YOUR ASSIGNMENT: Give back the records below exactly, omitting the pictures.
SUPPLIED RECORDS section start
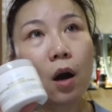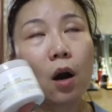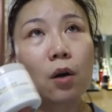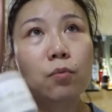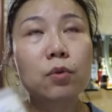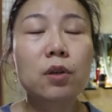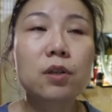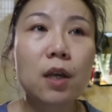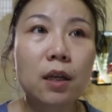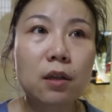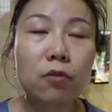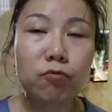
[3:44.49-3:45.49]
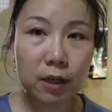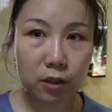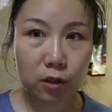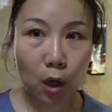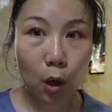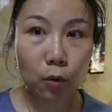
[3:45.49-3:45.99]
I would say the
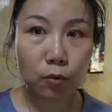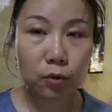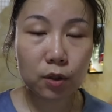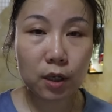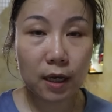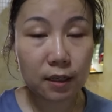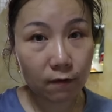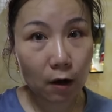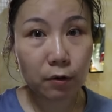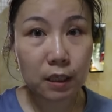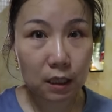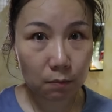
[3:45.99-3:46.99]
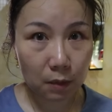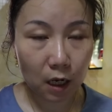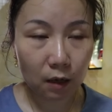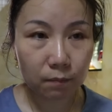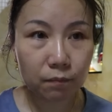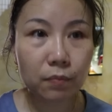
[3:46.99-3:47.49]
result is very
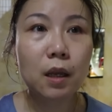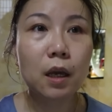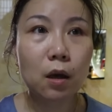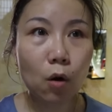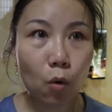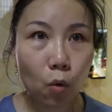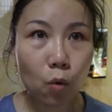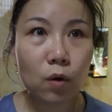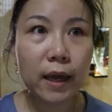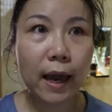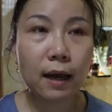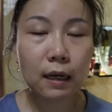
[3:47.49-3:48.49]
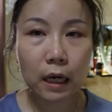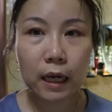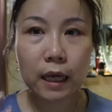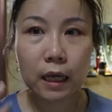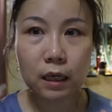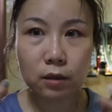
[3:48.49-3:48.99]
similar. It all can
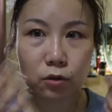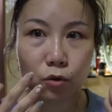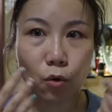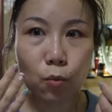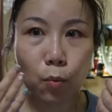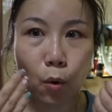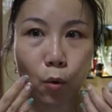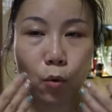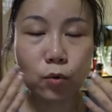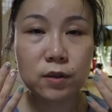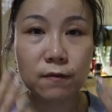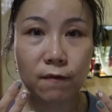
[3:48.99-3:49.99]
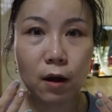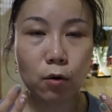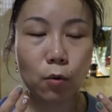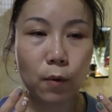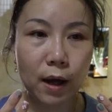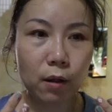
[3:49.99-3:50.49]
cleanse your pores
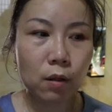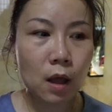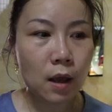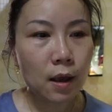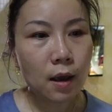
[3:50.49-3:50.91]
very well.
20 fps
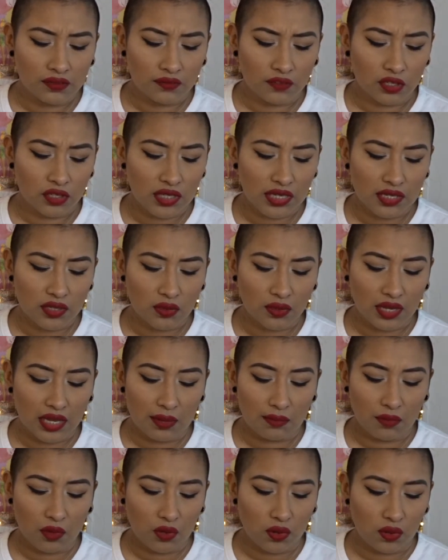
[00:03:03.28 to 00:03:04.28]
for gentle
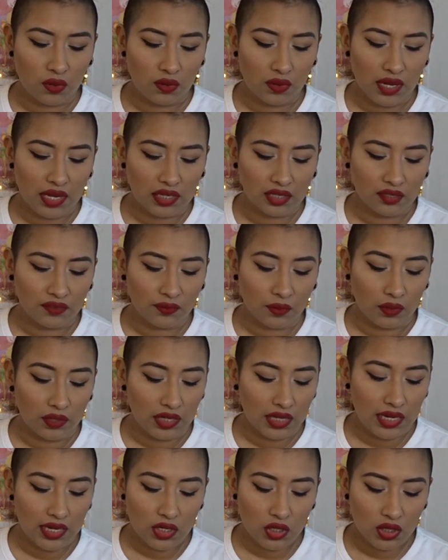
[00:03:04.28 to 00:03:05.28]
chemical
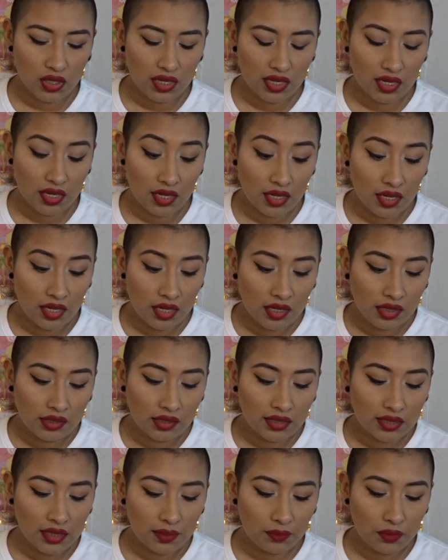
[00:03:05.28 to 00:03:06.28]
exfoliation.
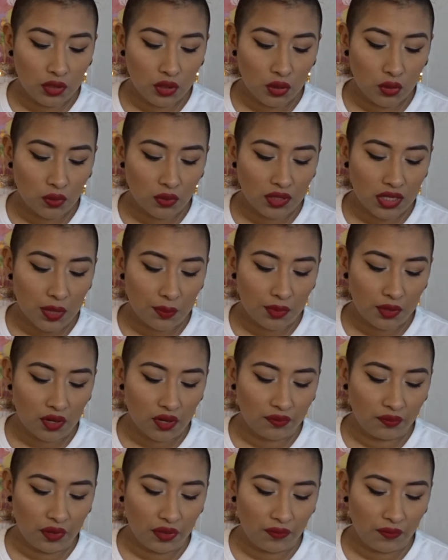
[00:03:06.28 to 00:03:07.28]
Step 2, top it
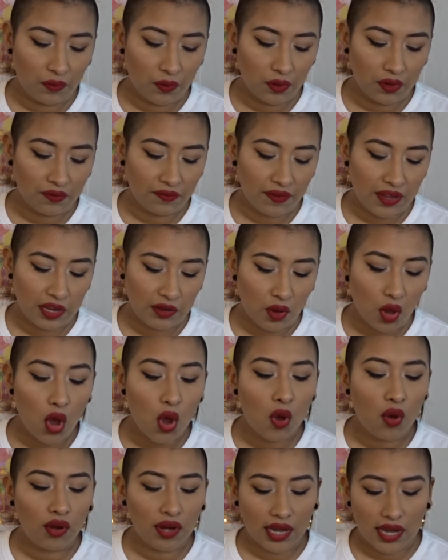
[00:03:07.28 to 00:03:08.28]
off with 4 to 5.
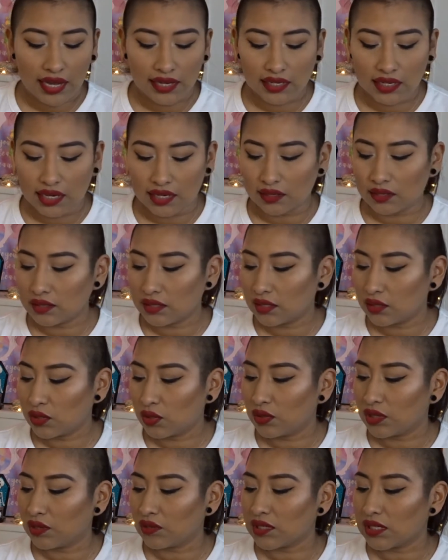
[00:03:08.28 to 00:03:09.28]
Oh, okay, I get it.
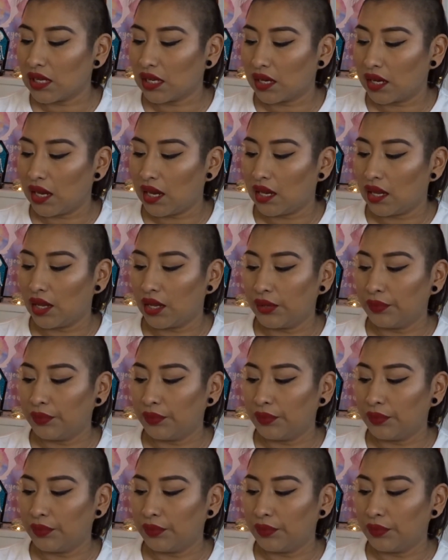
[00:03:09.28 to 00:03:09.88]
So there's like a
SUPPLIED RECORDS section end
RESPONSE:
[3:44.49-3:45.49]
[3:45.49-3:45.99]
I would say the
[3:45.99-3:46.99]
[3:46.99-3:47.49]
result is very
[3:47.49-3:48.49]
[3:48.49-3:48.99]
similar. It all can
[3:48.99-3:49.99]
[3:49.99-3:50.49]
cleanse your pores
[3:50.49-3:50.91]
very well.
20 fps
[00:03:03.28 to 00:03:04.28]
for gentle
[00:03:04.28 to 00:03:05.28]
chemical
[00:03:05.28 to 00:03:06.28]
exfoliation.
[00:03:06.28 to 00:03:07.28]
Step 2, top it
[00:03:07.28 to 00:03:08.28]
off with 4 to 5.
[00:03:08.28 to 00:03:09.28]
Oh, okay, I get it.
[00:03:09.28 to 00:03:09.88]
So there's like a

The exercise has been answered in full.